Judge Chester Straub issued a dissenting opinion in which he disagreed with both the district court and the Second Circuit majority opinion and held that the plain language of Section 316(b) of the TIA prohibits an issuer from “engaging in an out-of-court restructuring that is collusively engineered to ensure that certain minority bondholders receive no payments on their notes.” In the dissent’s view, the fact “that Congress used the broad phrase ‘impaired or affected’ implies that it did not intend Section 316(b) to be limited in its scope to mere amendments.” Given Judge Straub’s view of the plain reading of the statute, he felt no need to examine the legislative history. The dissent was also not persuaded by the majority’s policy arguments. While Judge Straub acknowledged that “[c]ertain undesirable consequences might well arise” were his reading to be adopted, the proper remedy for such concerns is legislative action, not judicial action.

Some Observations

The majority’s decision, if not reversed, provides greater flexibility to distressed companies to engage in out-of-court restructurings and exchange offers without risking claims under Section 316(b) of the TIA. Of course, any such out-of-court restructuring would need to comply with the covenants of the governing indentures. The Marblegate decision stands for the proposition that transactions which otherwise comply with an indenture will not be deemed prohibited solely by virtue of Section 316(b) of the TIA, so long as they do not legally impair a right to payment. This highlights the importance of negotiating for proper protections as part of an original issuance and carefully reviewing indenture covenants before purchasing bonds on the secondary market.

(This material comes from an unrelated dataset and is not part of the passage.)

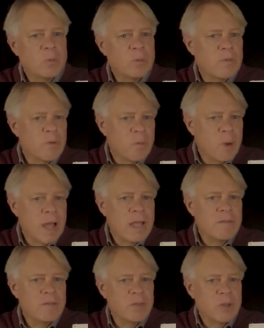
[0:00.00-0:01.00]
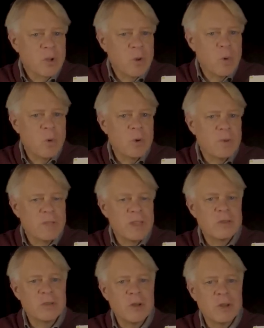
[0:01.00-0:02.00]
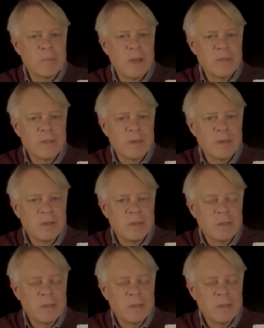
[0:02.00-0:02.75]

we've arrived at the core of the engineering method.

As the Second Circuit itself noted, “sophisticated creditors, like Marblegate, can insist on credit agreements that forbid transactions like the Intercompany Sale.” As the Second Circuit noted in its opinion, even if a transaction is not prohibited by the TIA or by the indenture, there may be other federal and state law claims available to dissenting bondholders such as successor liability or fraudulent conveyance claims. In pursuing such claims, the particulars of an indenture’s no-action clause should of course be considered.

Finally, Section 316(b) of the TIA protects two separate bondholder rights against impairment: (i) the right to receive payment and (ii) the right to institute suit for the enforcement of payment. The holding in Marblegate only expressly interprets the scope of the right to receive payment. The Marblegate holding does not specifically address what type of actions a bondholder would be permitted to pursue in exercise of its right to institute suit for enforcement of payment. So, for example, if an issuer were in breach of an indenture covenant with the effect of impairing payment of its bonds, a bondholder may argue that the Section 316(b) right to sue overrides the constraints of the no-action clause in this circumstance. Whether there will be future litigation along these lines remains to be seen.